Syarat pengajuan keberatan adalah :
a.Mengajukan surat keberatan kepada Direktur Jenderal Pajak c.q. Kepala Kantor Pelayanan Pajak setempat atas SKPKB, SKPKBT, SKPLB, SKPN, dan Pemotongan dan Pemungutan oleh pihak ketiga.

b.Diajukan secara tertulis dalam bahasa Indonesia dengan mengemukakan jumlah pajak terutang menurut perhitungan Wajib Pajak dengan menyebutkan alasan-alasan yang jelas.

c.Keberatan harus diajukan dalam jangka waktu 3 (tiga) bulan sejak surat ketetapan pajak, kecuali Wajib Pajak dapat menunjukkan bahwa jangka waktu itu tidak dapat dipenuhi karena di luar kekuasaannya.
d.Keberatan yang tidak memenuhi persyaratan di atas tidak dianggap sebagai Surat Keberatan, sehingga tidak dipertimbangkan.

Banding
Apabila Wajib Pajak masih belum puas dengan Surat Keputusan Keberatan atas keberatan yang diajukannya, maka Wajib Pajak masih dapat mengajukan banding ke Badan Peradilan Pajak. Permohonan banding diajukan secara tertulis dalam bahasa Indonesia dalam waktu 3 (tiga) bulan sejak keputusan diterima dilampiri surat Keputusan Keberatan tersebut. Terhadap 1 (satu) Keputusan diajukan 1 (satu) Surat Banding. Perlu diketahui bahwa Wajib Pajak yang mengajukan banding harus membayar minimal 50% dari utang pajak yang diajukan banding. Pengadilan Pajak harus menetapkan putusan paling lambat 12 (dua belas) bulan sejak Surat Banding diterima.

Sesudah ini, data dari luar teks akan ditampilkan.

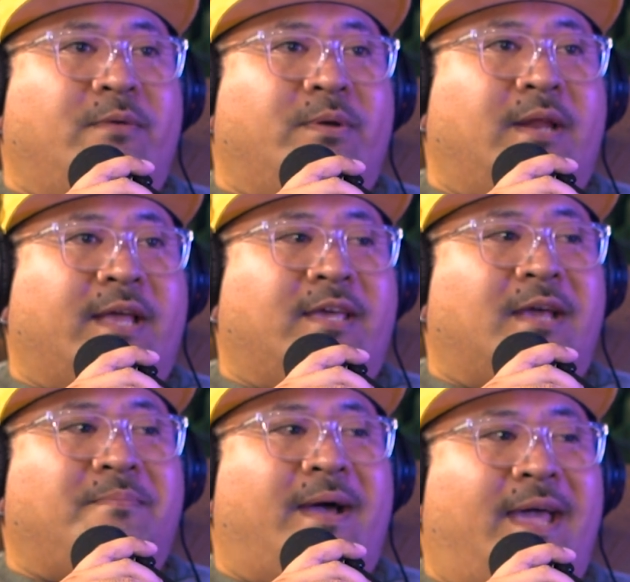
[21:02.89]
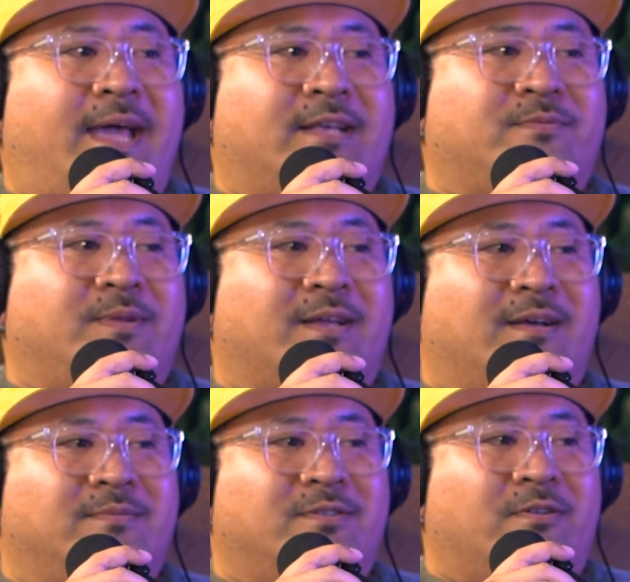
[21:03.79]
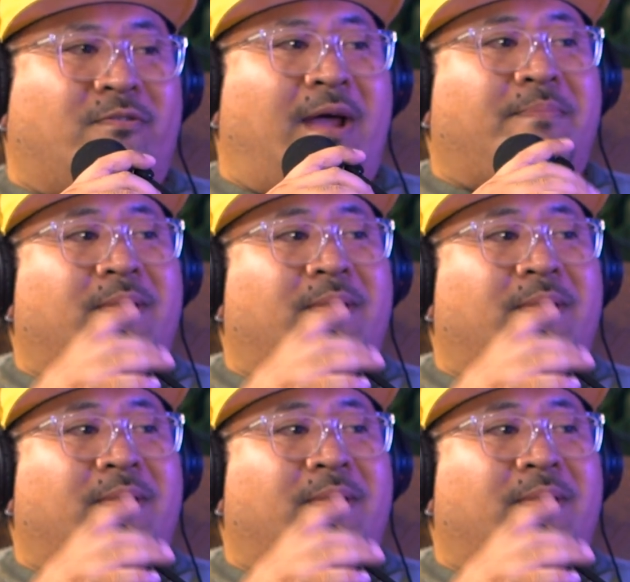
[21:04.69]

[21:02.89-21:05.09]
they would like kick my ass when it comes to the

Apabila putusan Pengadilan Pajak mengabulkan sebagian atau seluruh Banding, maka kelebihan pembayaran pajak dikembalikan dengan ditambah imbalan bunga sebesar 2% (dua persen) sebulan untuk paling lama 24 (dua puluh empat) bulan.


Peninjauan Kembali (PK)
Apabila Wajib Pajak masih belum puas dengan Putusan Banding, maka Wajib Pajak masih memiliki hak mengajukan Peninjauan Kembali kepada Mahkamah Agung. Permohonan Peninjauan Kembali hanya dapat diajukan 1 (satu) kali kepada Mahkamah Agung melalui Pengadilan Pajak.
Pengajuan permohonan PK dilakukan dalam jangka waktu paling lambat 3 (tiga) bulan terhitung sejak diketahuinya kebohongan atau tipu muslihat atau sejak putusan Hakim Pengadilan pidana memperoleh kekuatan hukum tetap atau ditemukannya bukti tertulis baru atau sejak putusan banding dikirim.
Mahkamah Agung mengambil keputusan dalam jangka waktu 6 (enam) bulan sejak permohonan PK diterima.
Kelebihan Pembayaran
Di bidang PPN, untuk Barang Kena Pajak tertentu atau kegiatan tertentu diberikan fasilitas pembebasan PPN atau PPN Tidak Dipungut. BKP tertentu yang dibebaskan dari pengenaan PPN antara lain Kereta Api, Pesawat Udara, Kapal Laut, Buku-buku, perlengkapan TNI/POLRI. Perusahaan yang melakukan kegiatan di kawasan tertentu seperti Kawasan Berikat mendapat fasilitas PPN Tidak Dipungut antara lain atas impor dan perolehan bahan baku.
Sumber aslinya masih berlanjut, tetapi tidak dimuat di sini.